Beautiful colour images of nebulae grace astronomy books and websites and have spread to mainstream culture. They are now familar to the public but what are these gaudy celestial spectacles?

image of taurus molecular cloud

Dark Nebula: The Taurus Molecular Cloud, in the constellation of Taurus (The Bull), lies about 450 light years from Earth. This image is a composite of observations made with submillimetre wavelengths, which reveal the heat glow of the molecular cloud (shown in orange tones) and in visible light to reveal the rich background of stars. (Image credit: ESO/APEX (MPIfR/ESO/OSO)/A. Hacar et al./Digitized Sky Survey 2. Acknowledgment: Davide De Martin)


So what is a nebula?

Nebula is latin for ‘cloud’ so it is the word astronomers use to call huge clouds in space. Note that historically it was used to describe any fuzzy-looking thing in the sky so older books, from say pre-1960, might call a galaxy nebula too but this isn’t done now.

Nebulae come in several types. Giant Molecular Clouds are the most common but least noticed because they don’t look very exciting, being big, dark and cold clouds of dust and gas. An example would be the Taurus Molecular Cloud. However some GMCs can become star-forming regions. These are quite literally stellar nurseries. In these cases the energy from new stars lights up the surrounding gases and they can look spectacular. Just take a look at the Carina Nebula (NGC 3372), if it wasn’t for all the new stars there it would be a murky dark mass, but just add their radiation and you get this amazing expanse of light and colour.

Image of carina nebula

Bright Nebula: This broad panorama of the Carina Nebula, a region of massive star formation in the southern skies, was taken in infrared light using the ESO’s Very Large Telescope. (Image credit: ESO/T. Preibisch)

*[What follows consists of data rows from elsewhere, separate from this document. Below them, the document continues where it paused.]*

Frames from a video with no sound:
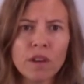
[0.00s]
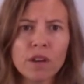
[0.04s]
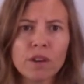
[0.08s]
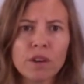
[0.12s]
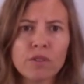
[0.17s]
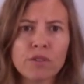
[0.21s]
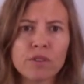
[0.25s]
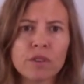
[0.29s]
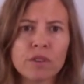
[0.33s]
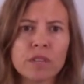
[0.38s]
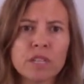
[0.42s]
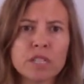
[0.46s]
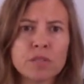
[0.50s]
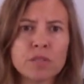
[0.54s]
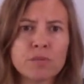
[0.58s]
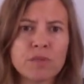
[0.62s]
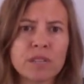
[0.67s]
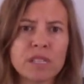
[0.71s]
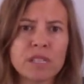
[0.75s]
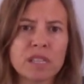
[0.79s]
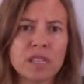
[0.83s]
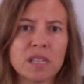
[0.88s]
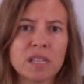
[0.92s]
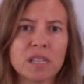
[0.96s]
For this
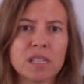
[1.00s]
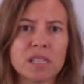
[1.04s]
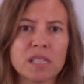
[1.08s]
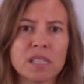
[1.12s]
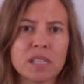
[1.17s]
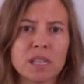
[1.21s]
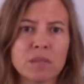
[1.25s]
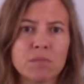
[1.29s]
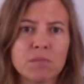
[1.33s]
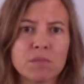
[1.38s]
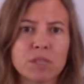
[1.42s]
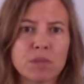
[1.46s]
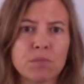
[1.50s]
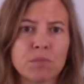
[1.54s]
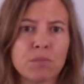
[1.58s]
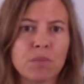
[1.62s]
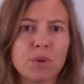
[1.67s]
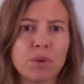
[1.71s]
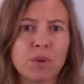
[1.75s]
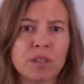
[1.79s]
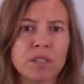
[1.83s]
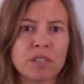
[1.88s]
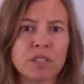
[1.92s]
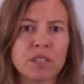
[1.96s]
reason, it seems
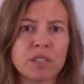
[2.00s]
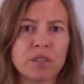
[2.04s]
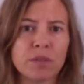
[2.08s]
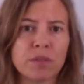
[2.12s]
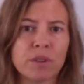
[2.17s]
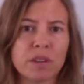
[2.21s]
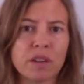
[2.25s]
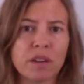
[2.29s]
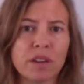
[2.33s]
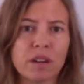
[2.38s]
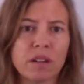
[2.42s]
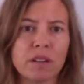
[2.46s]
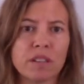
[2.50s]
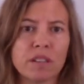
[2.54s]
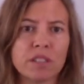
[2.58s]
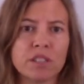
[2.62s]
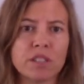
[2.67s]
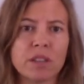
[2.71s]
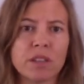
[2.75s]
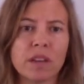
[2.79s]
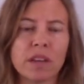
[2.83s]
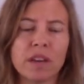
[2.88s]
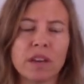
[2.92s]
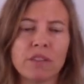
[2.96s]
important to
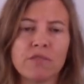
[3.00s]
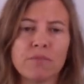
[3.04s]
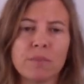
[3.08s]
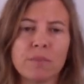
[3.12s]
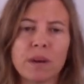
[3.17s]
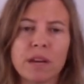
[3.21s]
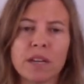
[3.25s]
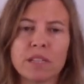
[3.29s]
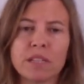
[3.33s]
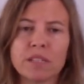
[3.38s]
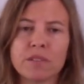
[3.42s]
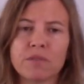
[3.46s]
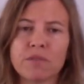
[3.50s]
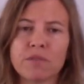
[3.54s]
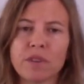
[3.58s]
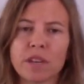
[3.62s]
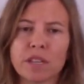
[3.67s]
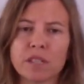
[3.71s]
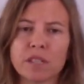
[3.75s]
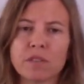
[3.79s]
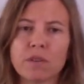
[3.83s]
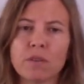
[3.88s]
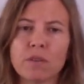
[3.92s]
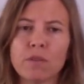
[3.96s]
acknowledge that FPIES
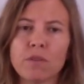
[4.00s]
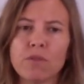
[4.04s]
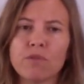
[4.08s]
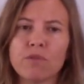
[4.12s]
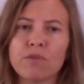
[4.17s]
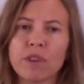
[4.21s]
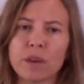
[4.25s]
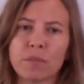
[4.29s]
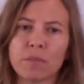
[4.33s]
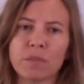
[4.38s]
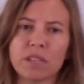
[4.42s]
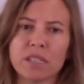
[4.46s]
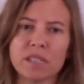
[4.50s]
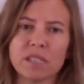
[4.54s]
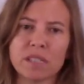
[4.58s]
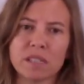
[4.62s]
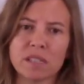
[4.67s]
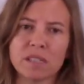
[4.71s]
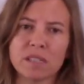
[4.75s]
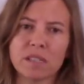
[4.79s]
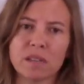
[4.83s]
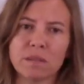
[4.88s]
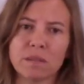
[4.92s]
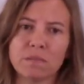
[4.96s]
affects the whole family
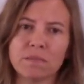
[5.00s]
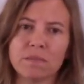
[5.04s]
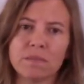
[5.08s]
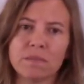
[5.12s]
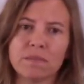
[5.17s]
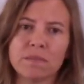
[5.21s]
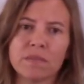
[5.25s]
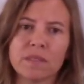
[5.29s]
system.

Can we see any? The Orion nebula is a very famous nebula and we know that it is full of stars. The stars form deep inside the nebula then as they light up radiation and particles flowing out of them blow away the surrounding gas and dust. Looking deep into the Orion Nebula with the Hubble Space Telescope reveals that the material is churning around in wonderful wispy patterns. This process will eventually disperse the nebula but in the course of it the nebula gets sculpted into weird shapes, like fingers, fairytale castles and so on. This is happening a bit in the Orion Nebula but is really noticeable in another famous one, the Eagle Nebula in the summer constellation of Serpens. There are some extraordinary spires of dust and gas there. The Carina Nebula isn’t as well-known but there are some lovely structures there. All of these are transitory features which will one day be gone.

Image of Orion Nebula

An image of the Orion nebula, a stellar nursery.. (Image credit: NASA, ESA, M. Robberto (Space Telescope Science Institute/ESA) and the Hubble Space Telescope Orion Treasury Project Team)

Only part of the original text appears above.